▸ Data

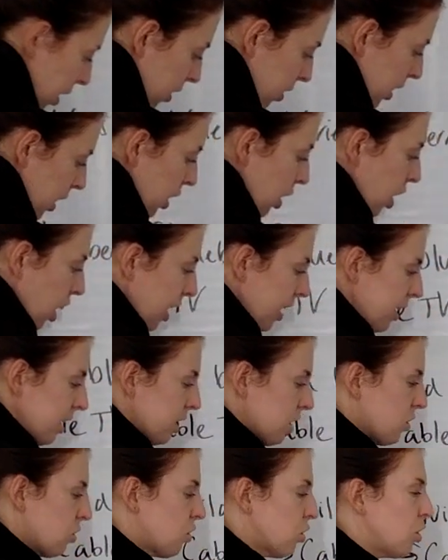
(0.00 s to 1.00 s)
the
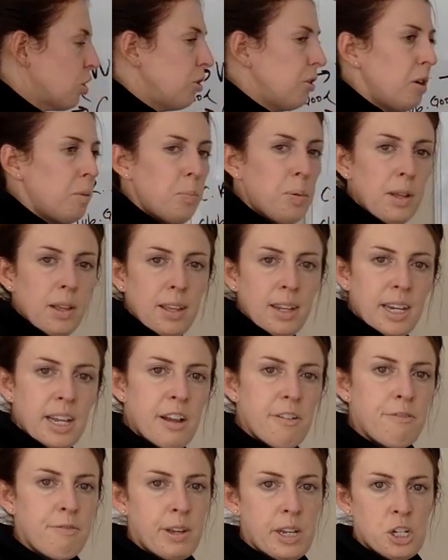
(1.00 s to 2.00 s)

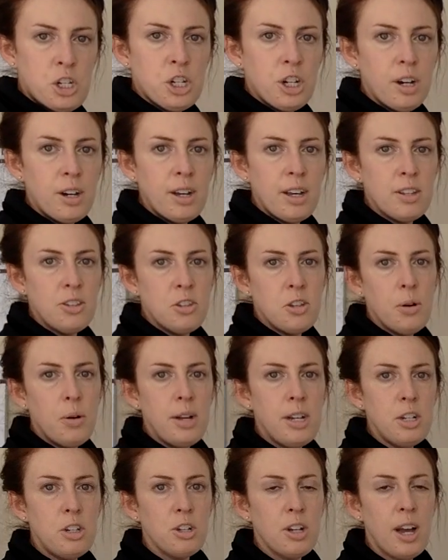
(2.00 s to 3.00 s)
non-excludability feature is
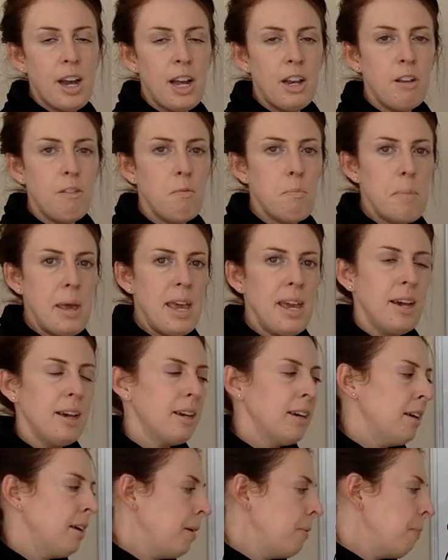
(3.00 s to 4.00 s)
going to kind of
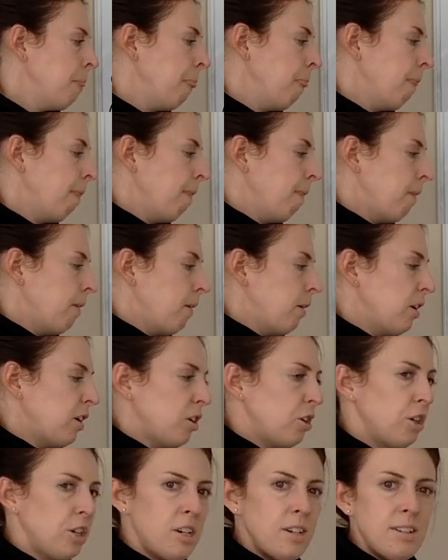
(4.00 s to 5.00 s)
make
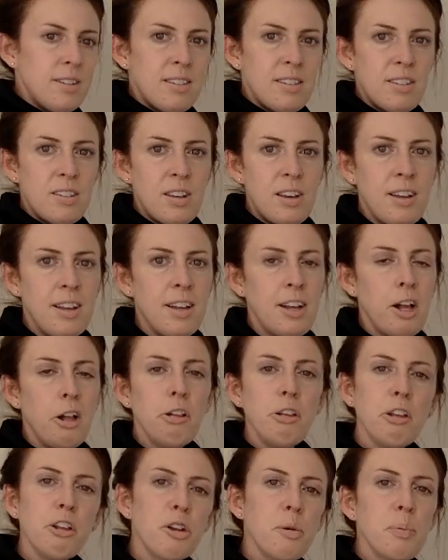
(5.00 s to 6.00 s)
goods a
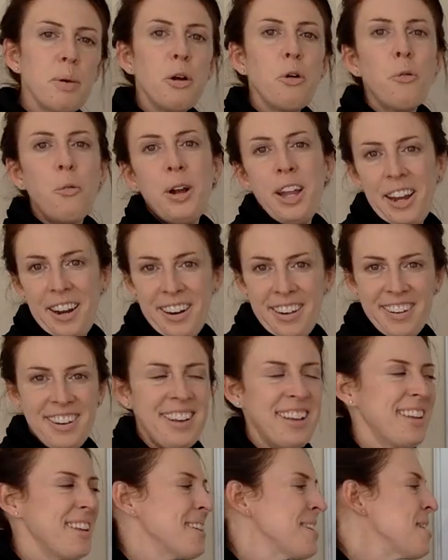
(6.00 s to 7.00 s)
little bit weird
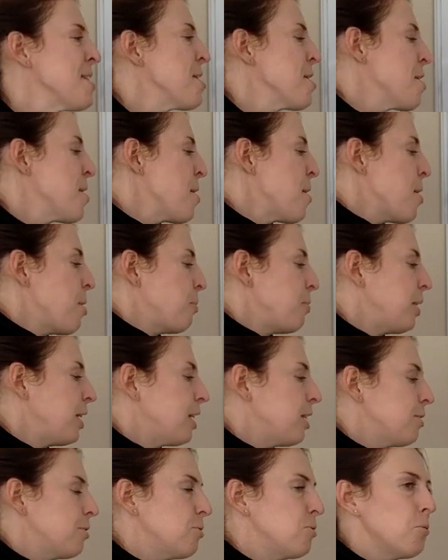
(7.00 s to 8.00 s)

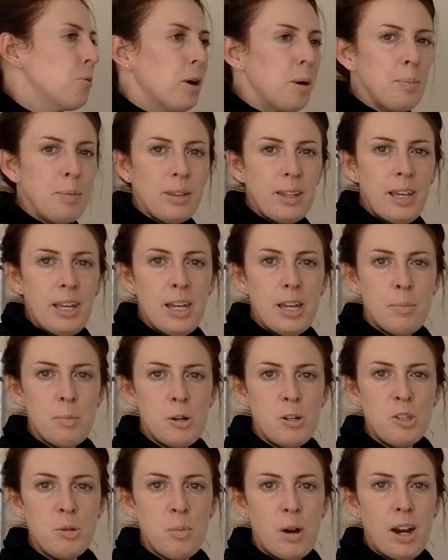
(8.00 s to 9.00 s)
because normally in
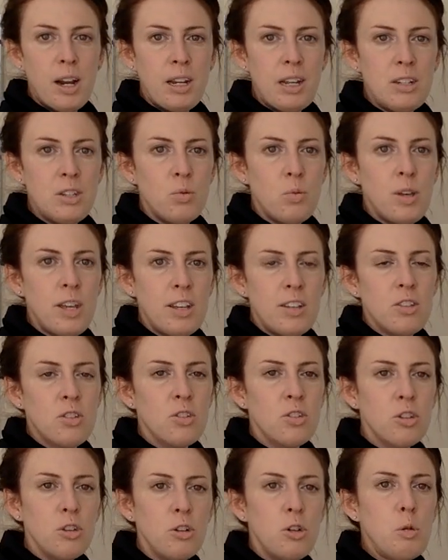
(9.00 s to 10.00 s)
most markets we
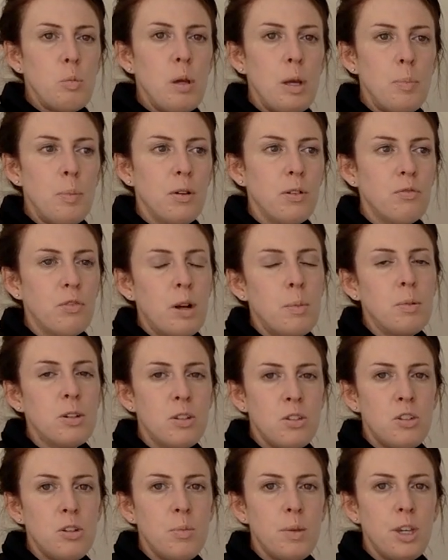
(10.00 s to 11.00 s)
exclude people from
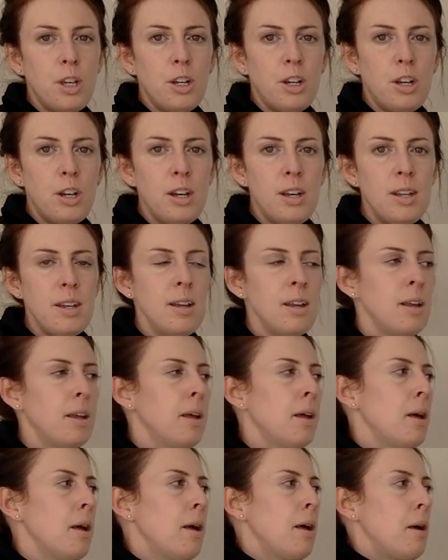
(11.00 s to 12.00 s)
consuming a good
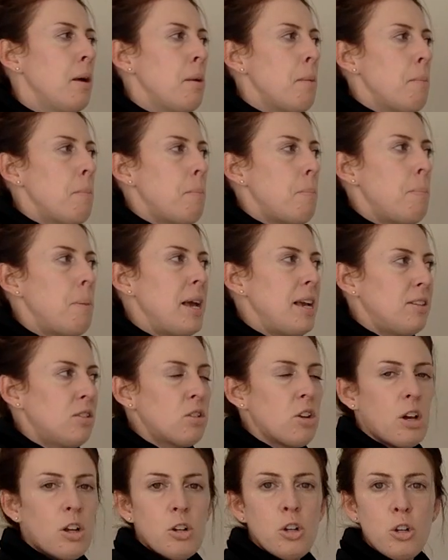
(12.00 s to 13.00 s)

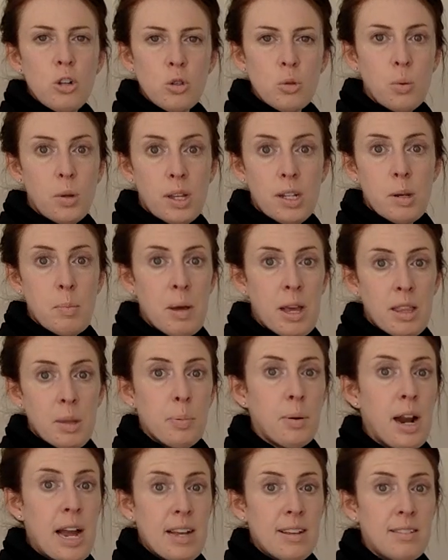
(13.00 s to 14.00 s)
based on who's willing to pay the
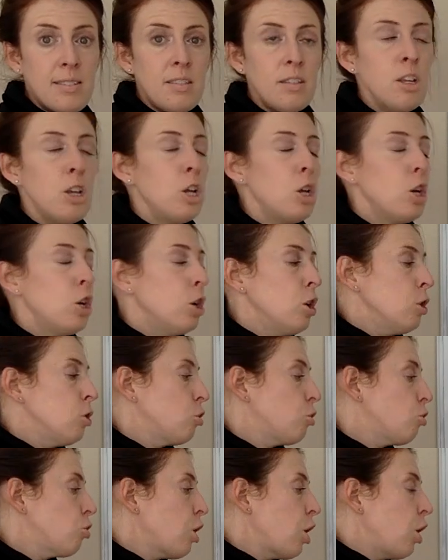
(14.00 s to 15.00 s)
price.
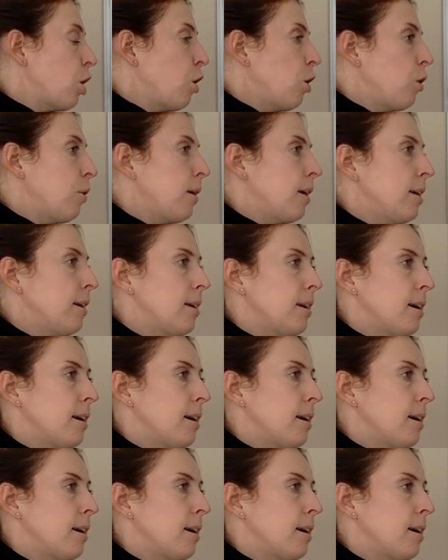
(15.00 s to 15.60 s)
So,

▸ Exercise prompt
The job here is to write out the records exactly, pictures excluded.

▸ Answer to this problem
(0.00 s to 1.00 s)
the
(1.00 s to 2.00 s)

(2.00 s to 3.00 s)
non-excludability feature is
(3.00 s to 4.00 s)
going to kind of
(4.00 s to 5.00 s)
make
(5.00 s to 6.00 s)
goods a
(6.00 s to 7.00 s)
little bit weird
(7.00 s to 8.00 s)

(8.00 s to 9.00 s)
because normally in
(9.00 s to 10.00 s)
most markets we
(10.00 s to 11.00 s)
exclude people from
(11.00 s to 12.00 s)
consuming a good
(12.00 s to 13.00 s)

(13.00 s to 14.00 s)
based on who's willing to pay the
(14.00 s to 15.00 s)
price.
(15.00 s to 15.60 s)
So,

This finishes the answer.